12 novembre 2018

Le goût de la vie


"C’est l’histoire d’un petit paysan du Morvan parti à l’âge de 20 ans à la guerre en 1914. C’est l’histoire de mon grand-père qui, le 11 novembre 1918, à 11 heures, entendit le clairon sonner le cessez-le-feu de l’armistice. De ses quatre années dans l’enfer de cette première boucherie industrielle mondialisée, il me reste une tranche de mémoire liée à la nourriture. Chaque Noël, mon grand-père nous préparait le brûlot qu’il partageait autrefois avec ses camarades de tranchées: quelques fruits enrobés de sucre qu’il flambait avec un peu d’eau-de-vie. Nous regardions alors les flammes bleues de la gnôle lécher les quartiers d’orange. (..)  
Après la guerre, la gamelle de soldat a servi à faire le caramel des gâteaux de riz que nous mangions en famille.
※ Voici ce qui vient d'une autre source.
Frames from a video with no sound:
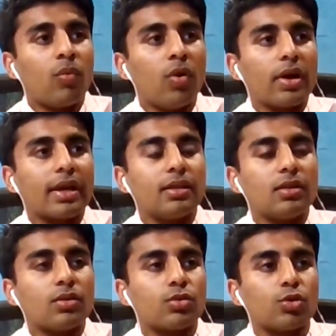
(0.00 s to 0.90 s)

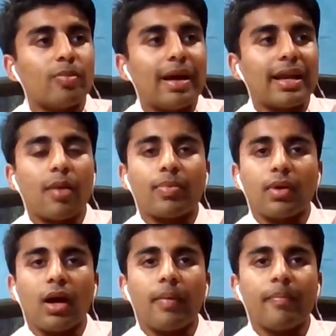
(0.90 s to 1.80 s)
Working through Man Up
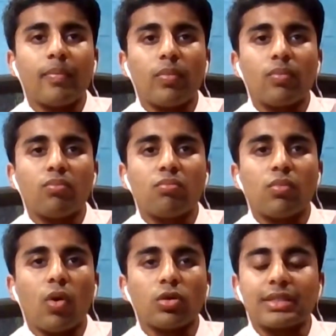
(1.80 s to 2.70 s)

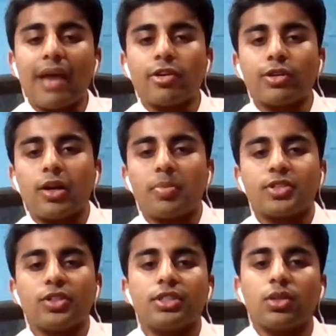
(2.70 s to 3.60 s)
also gave a great
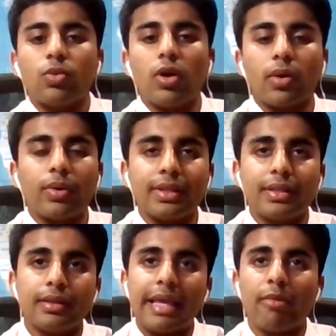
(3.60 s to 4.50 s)
opportunity to work with
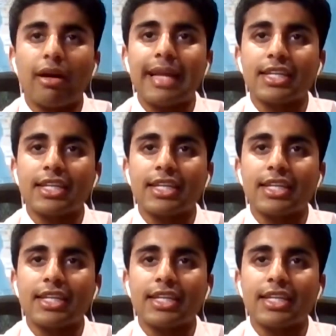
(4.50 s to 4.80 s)
Nehemiah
Mon grand-père nous a transmis que la nourriture, c’est la vie, le goût de la vie. C’est tenir bon. Partager, parfois même avec les ennemis déclarés de la tranchée d’en-face. Nourrir les autres au péril de sa vie: pour que leurs frères d’armes trouvent un peu de réconfort autour d’un quart de soupe, des soldats sont morts en tirant la cuisine roulante entre les trous d’obus."
                        Jacky Durand


Lu dans:
Papilles de la Nation. L'édito de Jacky Durand dans Libération.